This repository presents a complete SQL-based Data Analytics Pipeline, progressing from Data Warehousing to Exploratory Data Analysis (EDA) and finally to Advanced Analytics. The goal is to create a structured, efficient, and insightful SQL-driven analytical workflow.
Dataset used: Brazilian E-Commerce Public Dataset by Olist
➝ Kaggle Link
🟢 Objective: Build a Data Warehouse using SQL Server, implementing ETL processes.
🛠 Approach: Leverages the Medallion Architecture (Bronze, Silver, and Gold layers) to store and transform raw data into business-ready insights.
- 🏛 Data Architecture: Bronze Layer for raw data ingestion and storage, Silver Layer for cleaned, validated, and standardized data. Gold Layer for business-ready, aggregated data optimized for analytics.
- ⚙ ETL Pipelines: Batch processing strategies for data ingestion and transformation.
- 📊 Final Output: Clean, structured data stored in the Gold Layer using Star Schema with fact and dimension views ready for analytics.
- A Data Warehouse serves as the single source that consolidates disparate data sources into a unified, consistent format. This enables businesses to perform cross-functional analysis, identify trends that span multiple departments, and generate insights.
- The structured approach demonstrated in this project - with bronze, silver, and gold layers - reflects how enterprises manage data quality and accessibility at scale and shows the technical infrastructure required.
🔗 Reference: DWH Project
🟢 Objective: Investigate the dataset to discover patterns, spot anomalies, make statistic analysis and extract meaningful insights.
🛠 Approach: Use the Gold Layer from the DWH to perform the analysis exploring 5 strategic analytical dimensions.
- 🗄️Database Profiling: Understanding data structure, quality, and storage patterns.

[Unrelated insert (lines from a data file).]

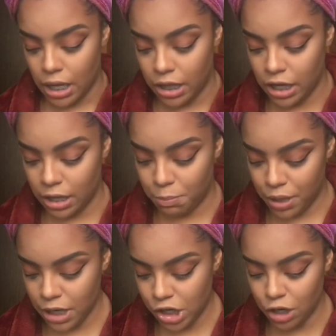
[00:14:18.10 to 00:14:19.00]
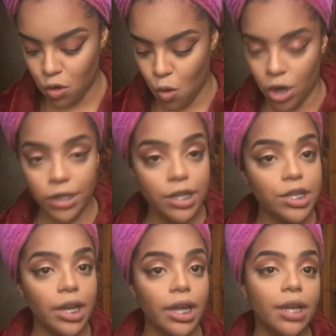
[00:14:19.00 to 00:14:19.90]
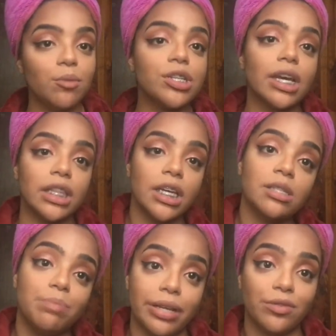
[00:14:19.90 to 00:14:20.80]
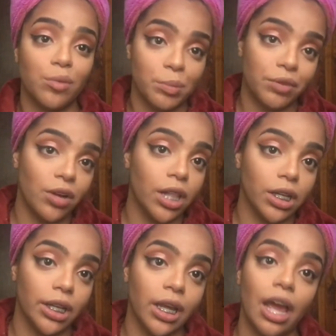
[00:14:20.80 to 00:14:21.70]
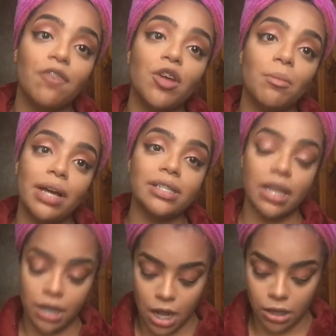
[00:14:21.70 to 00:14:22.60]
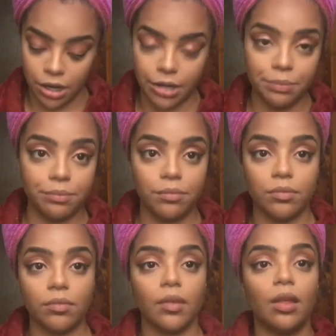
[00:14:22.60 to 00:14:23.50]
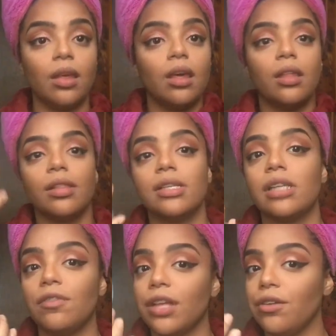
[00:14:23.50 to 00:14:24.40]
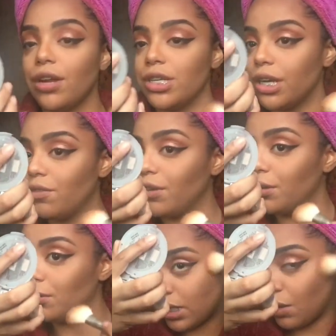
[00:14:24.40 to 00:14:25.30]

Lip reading: the peachy corally shade, which I think is best for women of color. Like if you're my skin color, that's definitely a great shade for you.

- 📆Temporal Analysis: Uncovering time-based trends and seasonality.
- 🔢Key metrics Exploration: Identifying distributions, outliers and segmentation.
- ⚖️Magnitude Analysis: Quantifying business entity performance across multiple metrics.
- 🏆Rank Analysis: Identify top/bottom-performing entities and establish competitive benchmarks.
- Exploratory Data Analysis serves as the analytical bridge between data infrastructure and business intelligence. Through systematic investigation across those multiple dimensions organizations can identify hidden opportunities, detect emerging risks, and understand the underlying drivers of their business performance.
- This project shows how it is possible to systematically explore business datasets by focusing on distinct analytical areas rather than conducting random exploratory queries
🔗 Reference: EDA Project
- 🗄 SQL Server: Data processing & querying.
- 📂 CSV Datasets: Source files for ETL processes.
- 📊 SSMS: SQL Server Management Studio for database interaction.
- 🖼 DrawIO & Power Point: Data architecture visualization.
- 🐙 GitHub: Version control & collaboration.
This project is licensed under the MIT License.